Lawyers for Anthem said the government at trial cannot show the merger will cause a “substantial lessening” of competition in the health care insurance arena.
“Anthem will establish that its proposed merger with Cigna would be a decidedly procompetitive transaction, bringing lower healthcare costs—as well as greater innovation—to millions,” Anthem’s attorneys wrote.
The Justice Department has alleged Anthem’s acquisition of Cigna would hurt competition for millions of consumers who receive commercial insurance from large national employers, as well as from large-group employers in at least 35 metropolitan areas and from public exchanges created by the Affordable Care Act.
In the DOJ brief Thursday, the Justice Department said it needs only to show a substantial loss to competition in one of those markets.
“Plaintiffs will clear that standard by a wide margin,” government lawyers said in their court filing.

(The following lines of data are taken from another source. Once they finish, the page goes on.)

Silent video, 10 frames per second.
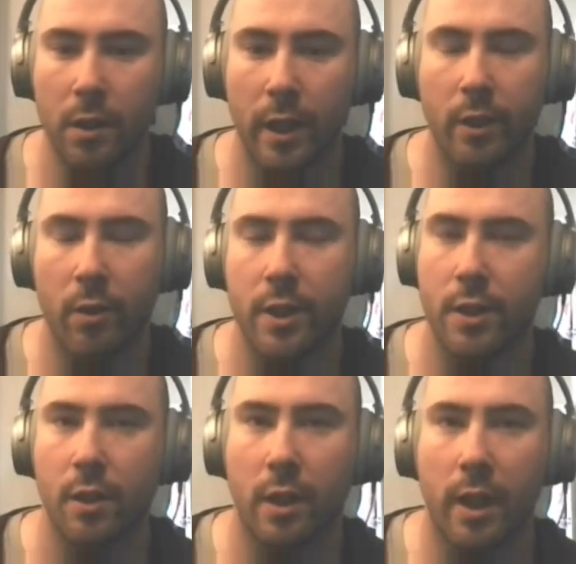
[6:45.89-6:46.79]
I know it
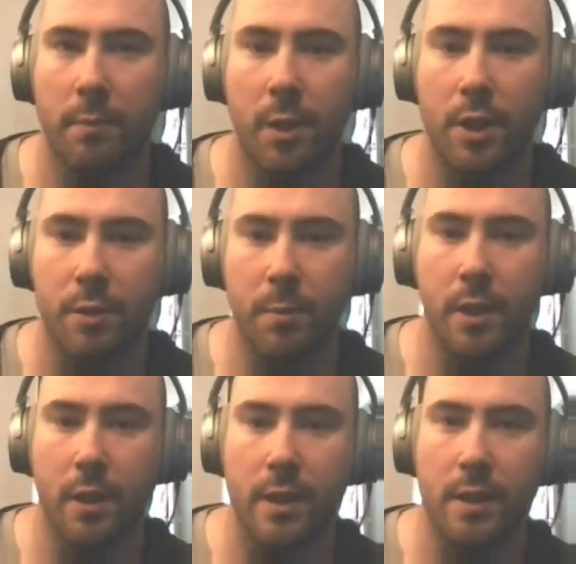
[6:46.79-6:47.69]
doesn't look like much, but
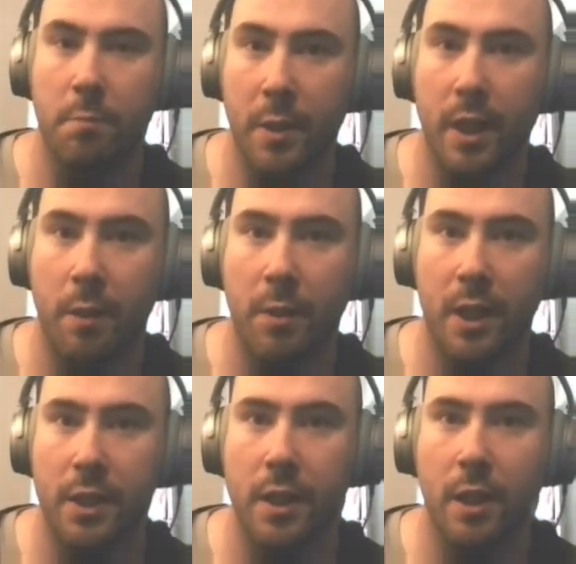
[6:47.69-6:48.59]
it's a big,
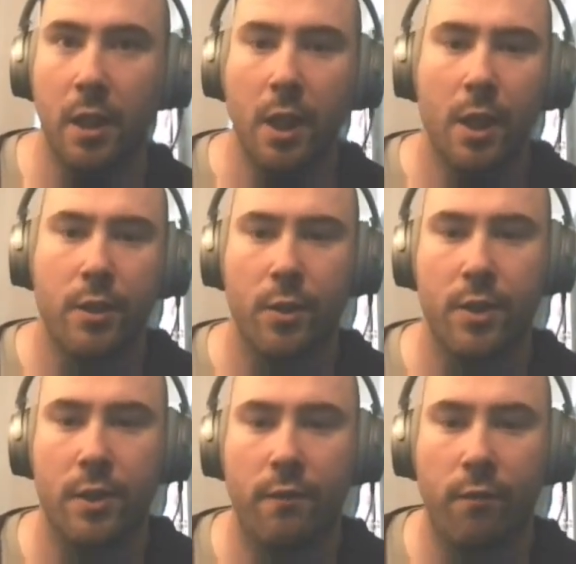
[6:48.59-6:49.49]
big deal. So
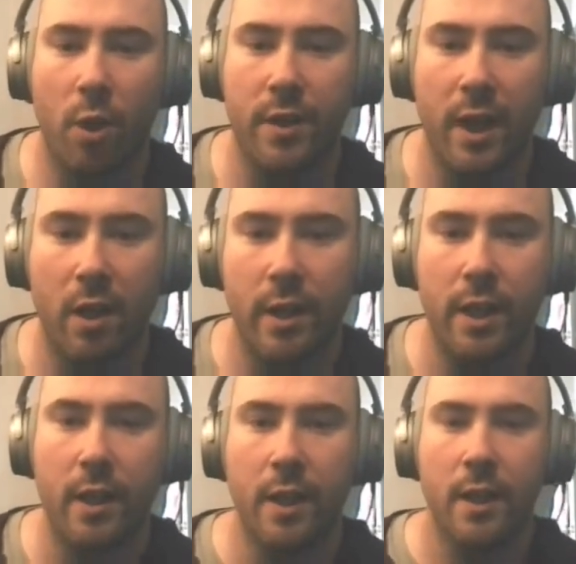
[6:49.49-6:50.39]
this is the 4th area,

The Justice Department said at trial it will present “extensive evidence that the merger is likely to have serious anticompetitive effects in dozens of markets—increasing Anthem’s market power, raising prices of health-insurance plans, forcing down payments to healthcare providers, and reducing the availability and quality of healthcare services—harming consumers and healthcare providers alike.”
Jackson has suggested she will split the trial into two parts, considering the merger's effect on the national market before hearing arguments on its effect on local markets. In September, Jackson said she might give a preliminary decision after the first phase, but she would not hand down a final decision until January.